Chances are you have never stumbled across anyone that boasts about the fact that it only took them five years to plan for retirement. Or, that they have so much money that they are going to retire at forty.

The reality is, planning for retirement takes dedication to earn the desired results. You have a greater chance of living to 65 than you want to believe. Retirement is going to happen whether you are ready or not! So, set a goal and stick to it, because no one wants to hear all the reasons why you did not save for retirement.

Can you imagine yourself retired? What does that look like? Now ask yourself, what do you have to do to make this a reality?

An IRA is a great way to start or supplement a retirement plan. For the context of this conversation, we will explore a scenario with a forty-year-old who is working for a company that does not offer a 401(k) plan as an option. In this case, an IRA is the next best alternative to start on a path for retirement.
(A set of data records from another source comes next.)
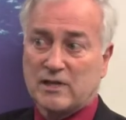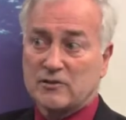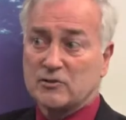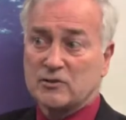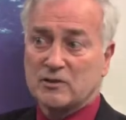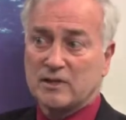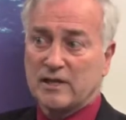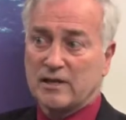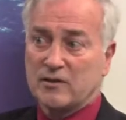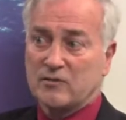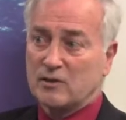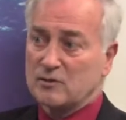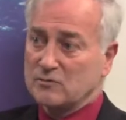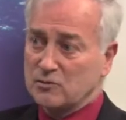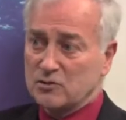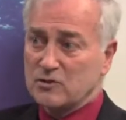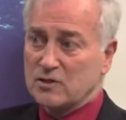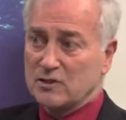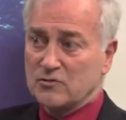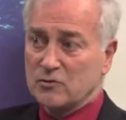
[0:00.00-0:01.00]
yesterday,
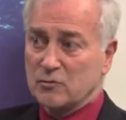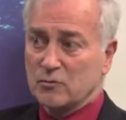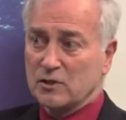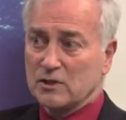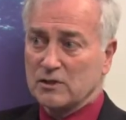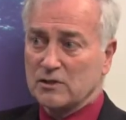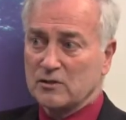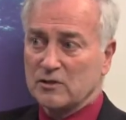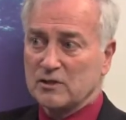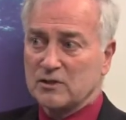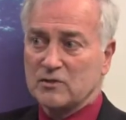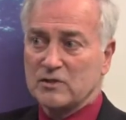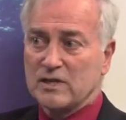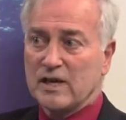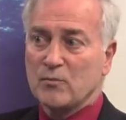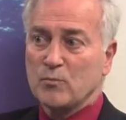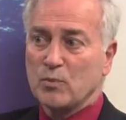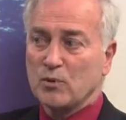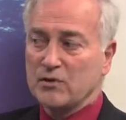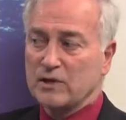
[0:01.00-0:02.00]
just as a really good
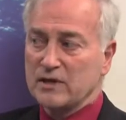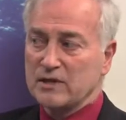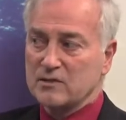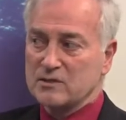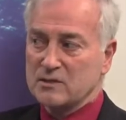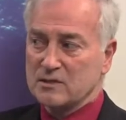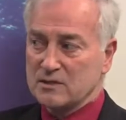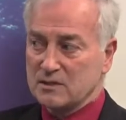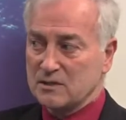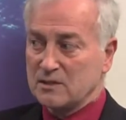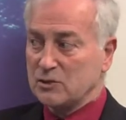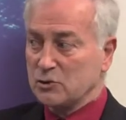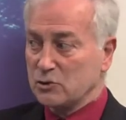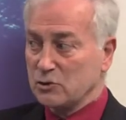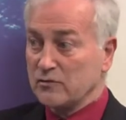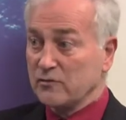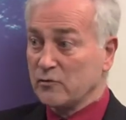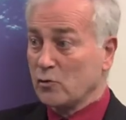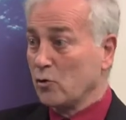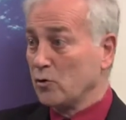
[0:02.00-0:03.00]
example, there's this
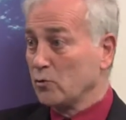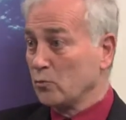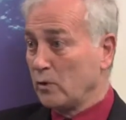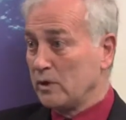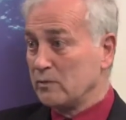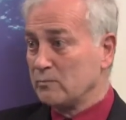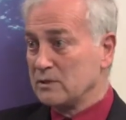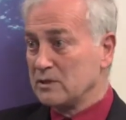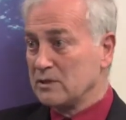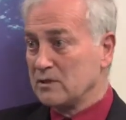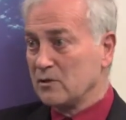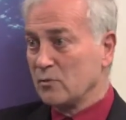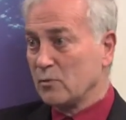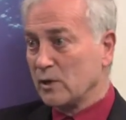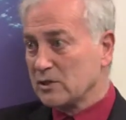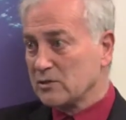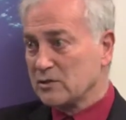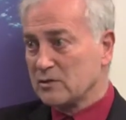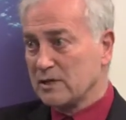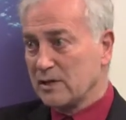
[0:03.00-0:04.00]
initiative called WIMSI, the
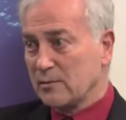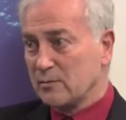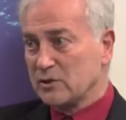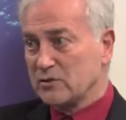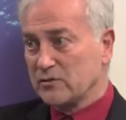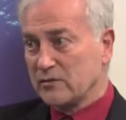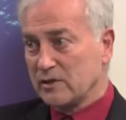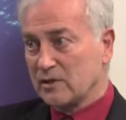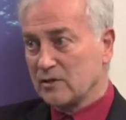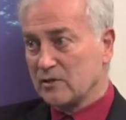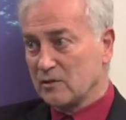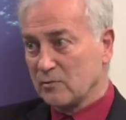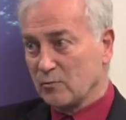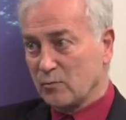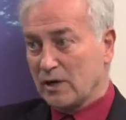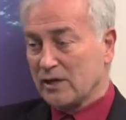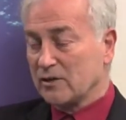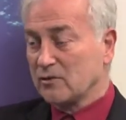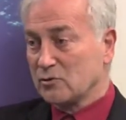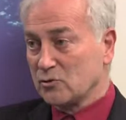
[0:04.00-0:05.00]
Western Hemisphere
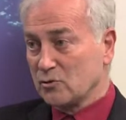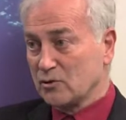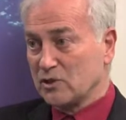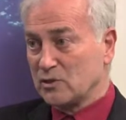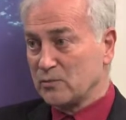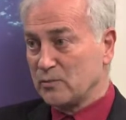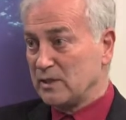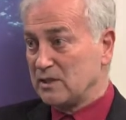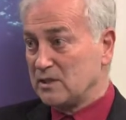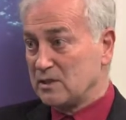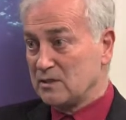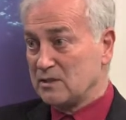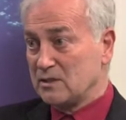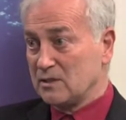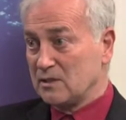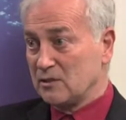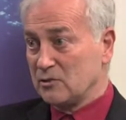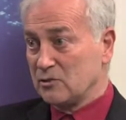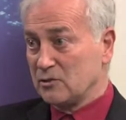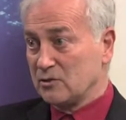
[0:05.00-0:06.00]
Migratory Species
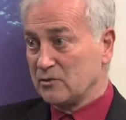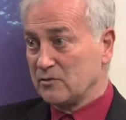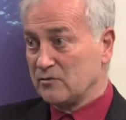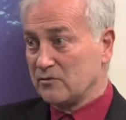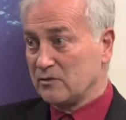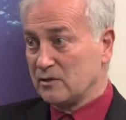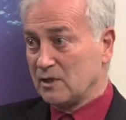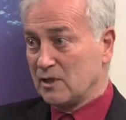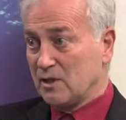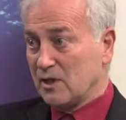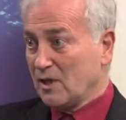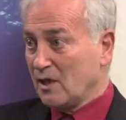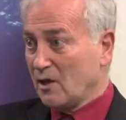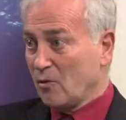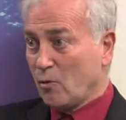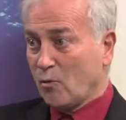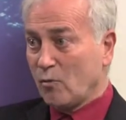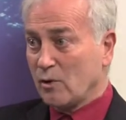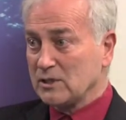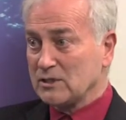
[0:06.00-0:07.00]
Initiative.
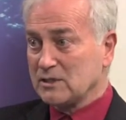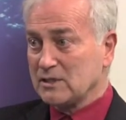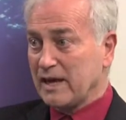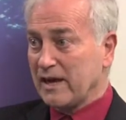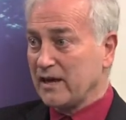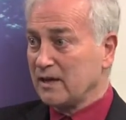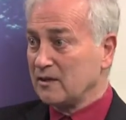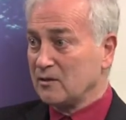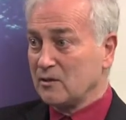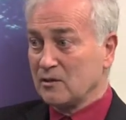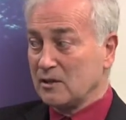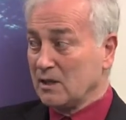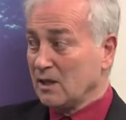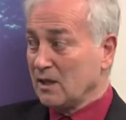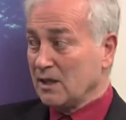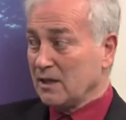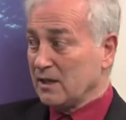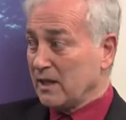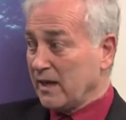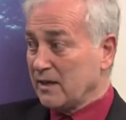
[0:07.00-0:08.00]
Well, what's that?
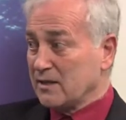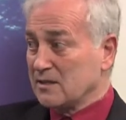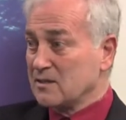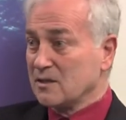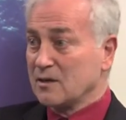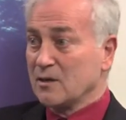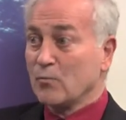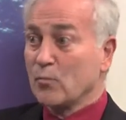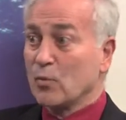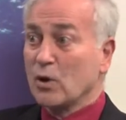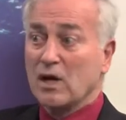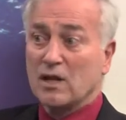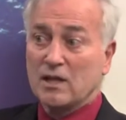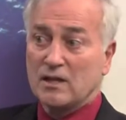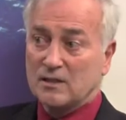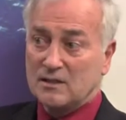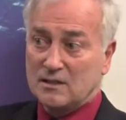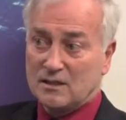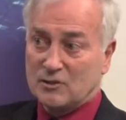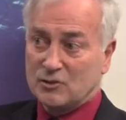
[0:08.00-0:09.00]
That is an
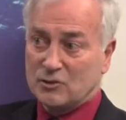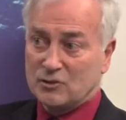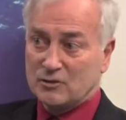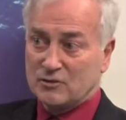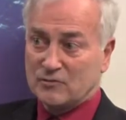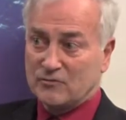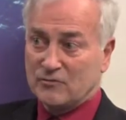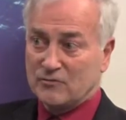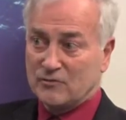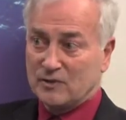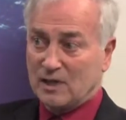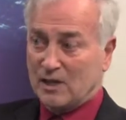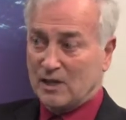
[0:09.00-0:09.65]
umbrella initiative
At forty, you can contribute a maximum of $7,000 a year to your IRA (as of 2024). That is approximately $19.00 a day or the equivalent of two coffee breaks at your favorite boutique coffee shop. In all seriousness, $19.00 a day can make a big difference now as you plan for what is to come.

Let’s look at what this would look like over time. If a forty-year-old started contributing to an IRA at the maximum IRS allowable amount from age 40 to 50 ($7,000 per year) and from age 51 to 65 ($8,000 per year; increased for catch-up contributions), while yielding a return of 5% compounding over the 25-year period, a nest egg of over $270,000 will be created. Not bad for giving up coffee.

Keep in mind, this example is less than a market average return. If your IRA was invested in ten percent yielding investments, the end result would be over $390,000. Is that worth giving up your coffee habit?

If you are still not on board yet, then maybe this will help. Every time you buy a coffee you are paying taxes, which is how your coffee tab crept up to $19.00 for two coffees. What if you did not have to pay tax on the $390,000 you accumulated in your IRA?

Do I have your attention now?

If you establish a Roth IRA and you wait until age 59 ½ before taking a distribution, you will receive your distribution tax-free. I’m not making this up. In fact, you can thank our government officials for this gift.

Now let me put the whip cream on top of your artisan coffee. The goal with retirement is not to spend the capital, but to live off the dividends or interest of the accumulated capital. At this phase, assuming that you were able to accumulate $390,000 over 25 years, every year at a 10% yielding investment you would have $39,000 in tax-free income.

So, put down the coffee and pay attention to your retirement plan.